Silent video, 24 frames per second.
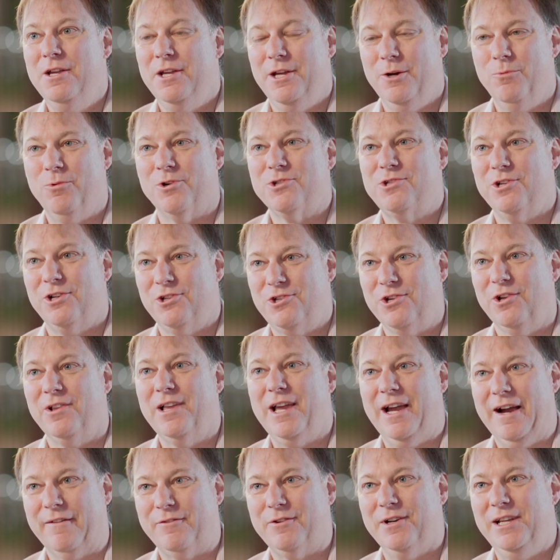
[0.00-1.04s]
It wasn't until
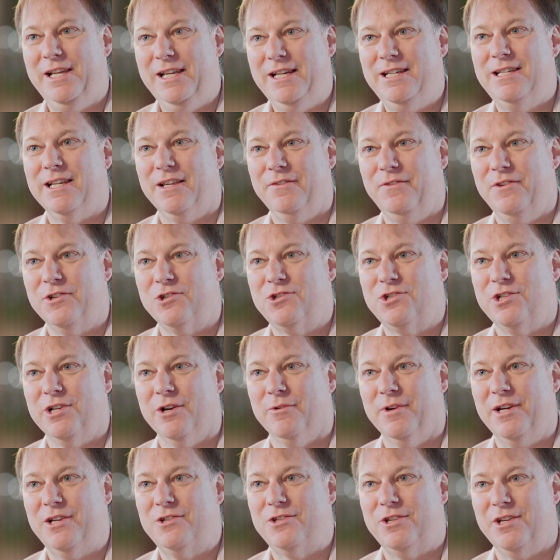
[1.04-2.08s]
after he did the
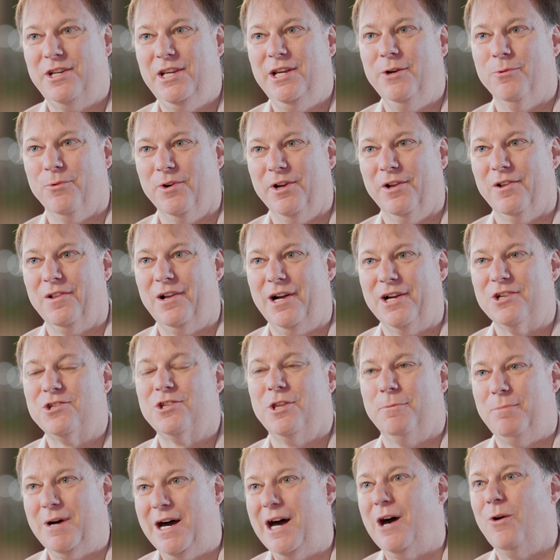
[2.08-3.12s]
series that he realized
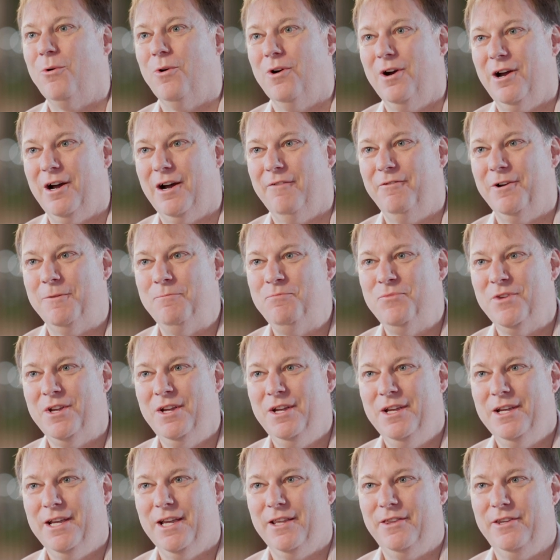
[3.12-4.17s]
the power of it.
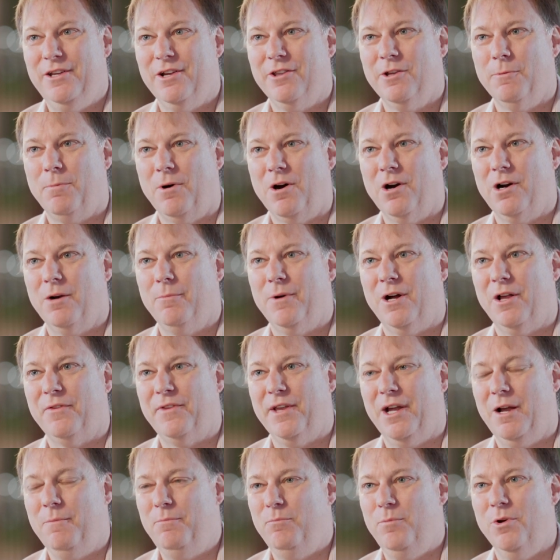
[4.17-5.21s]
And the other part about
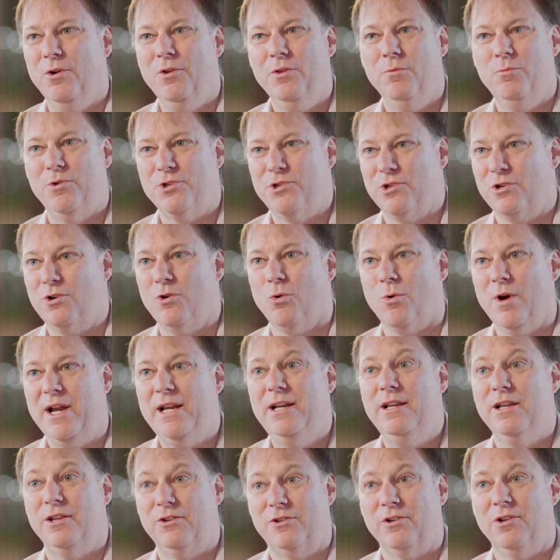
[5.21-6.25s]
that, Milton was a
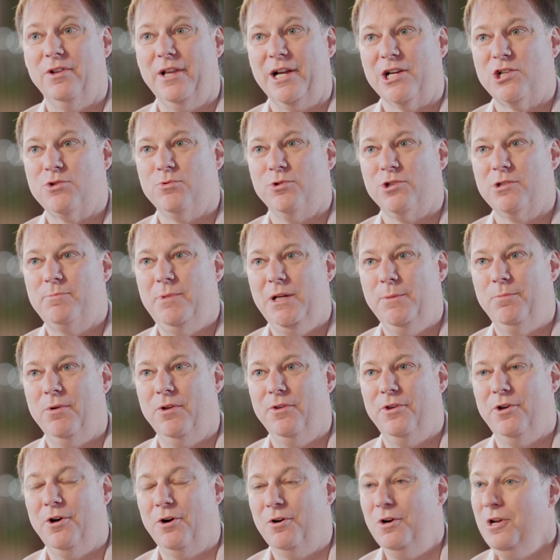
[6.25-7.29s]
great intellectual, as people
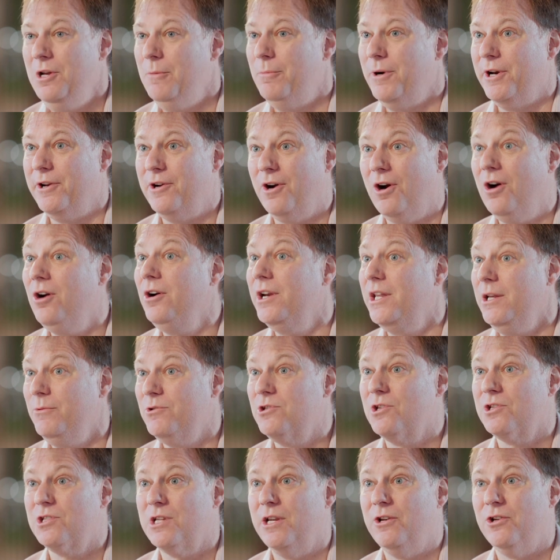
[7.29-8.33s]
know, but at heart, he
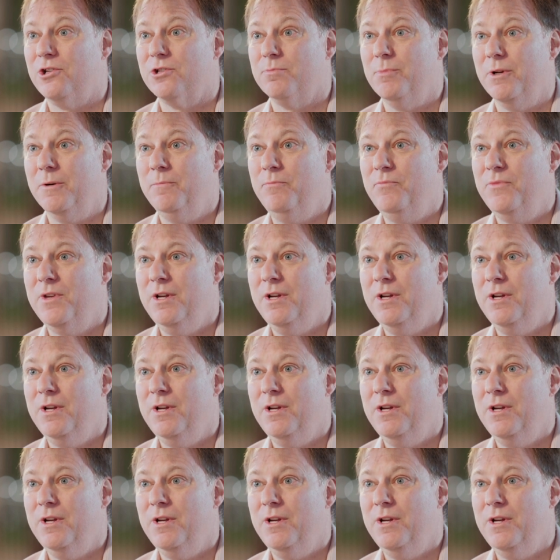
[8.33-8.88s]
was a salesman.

--

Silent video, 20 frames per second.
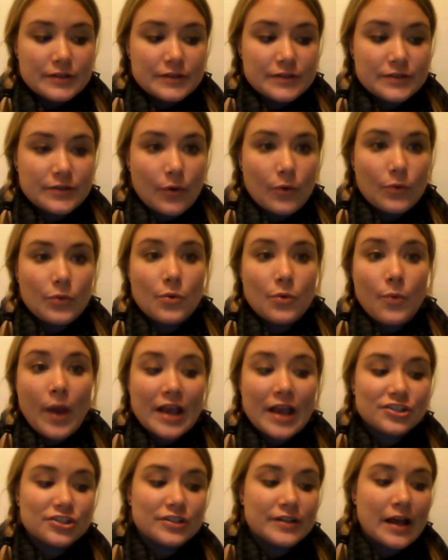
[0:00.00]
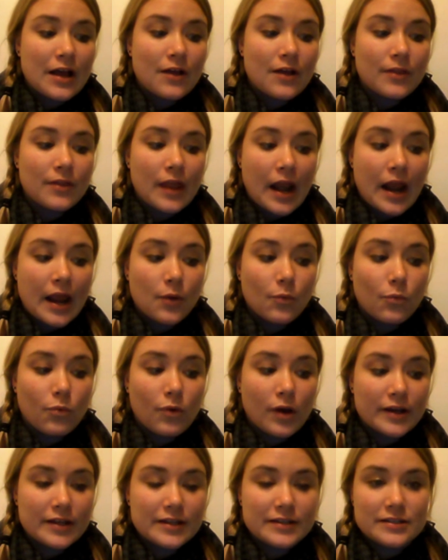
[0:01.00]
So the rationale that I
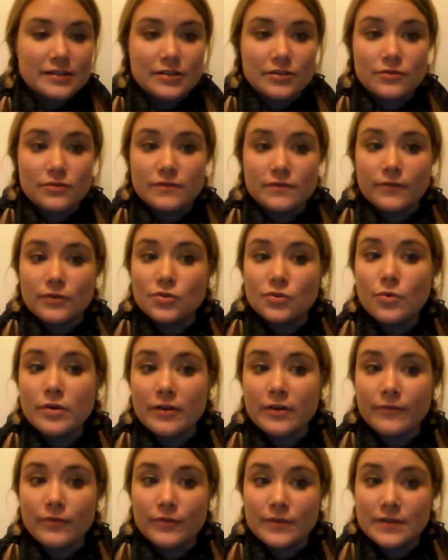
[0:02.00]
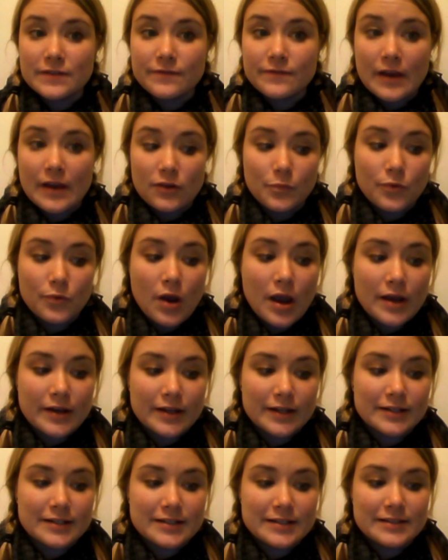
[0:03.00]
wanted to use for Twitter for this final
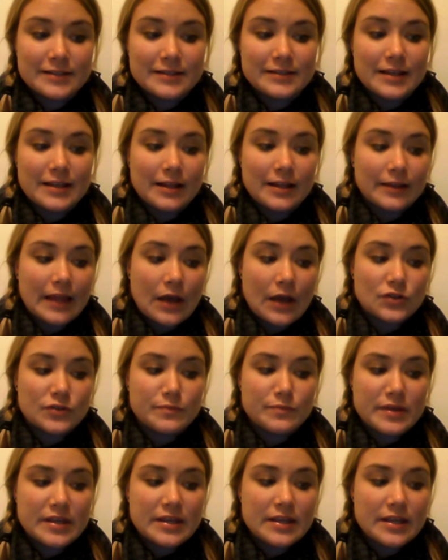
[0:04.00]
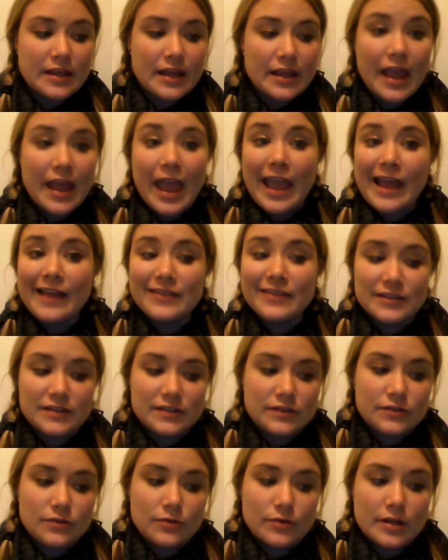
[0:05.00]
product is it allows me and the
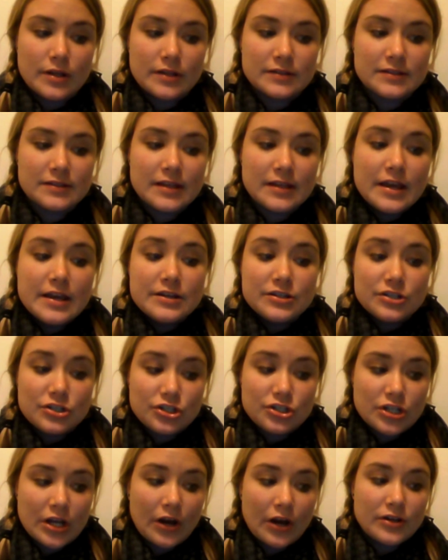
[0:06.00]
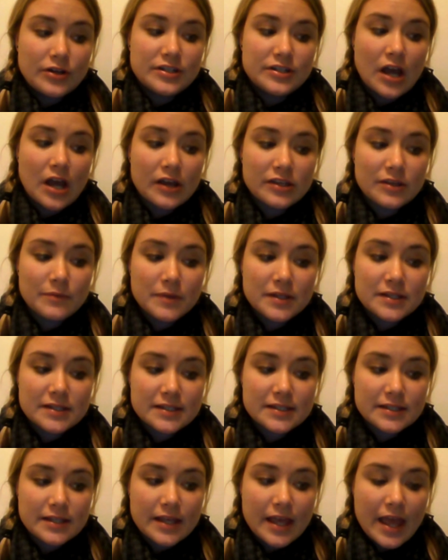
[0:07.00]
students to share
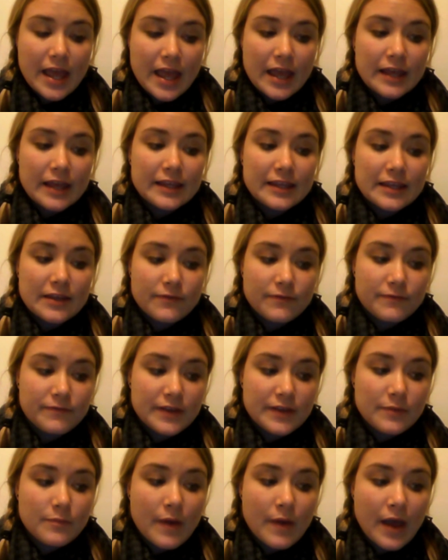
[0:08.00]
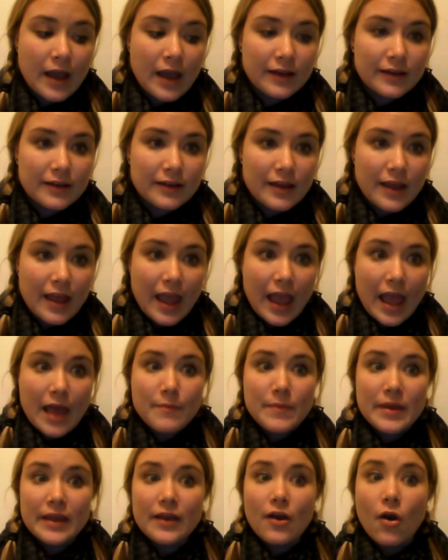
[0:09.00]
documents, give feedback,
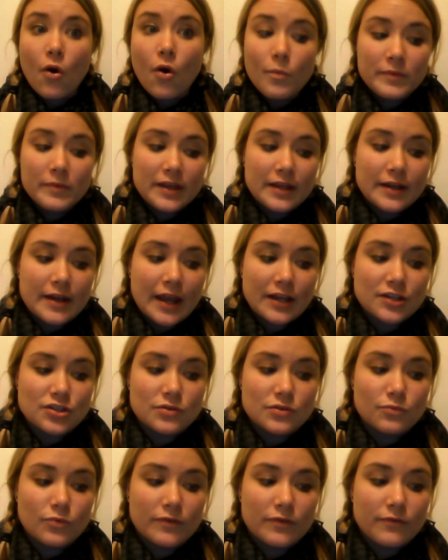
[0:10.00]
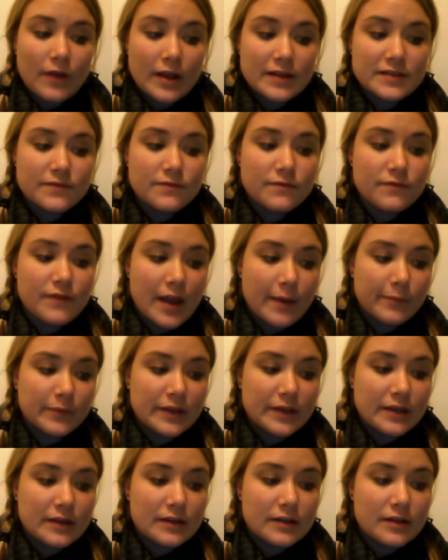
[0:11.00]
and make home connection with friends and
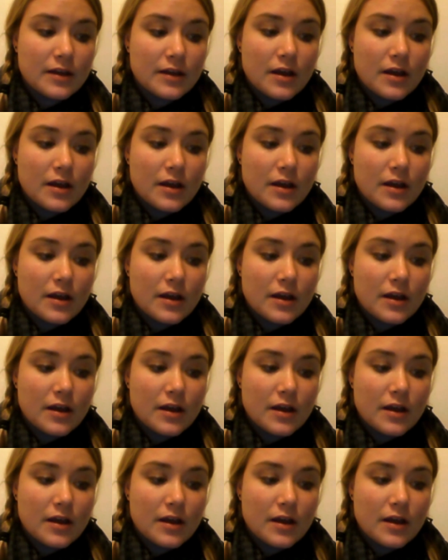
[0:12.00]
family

▸ **INSTRUCTIONS TO FOLLOW**
Would you show each line of the material above that contains the string "Silent"?

▸ **ANSWER BOX**
Silent video, 24 frames per second.
Silent video, 20 frames per second.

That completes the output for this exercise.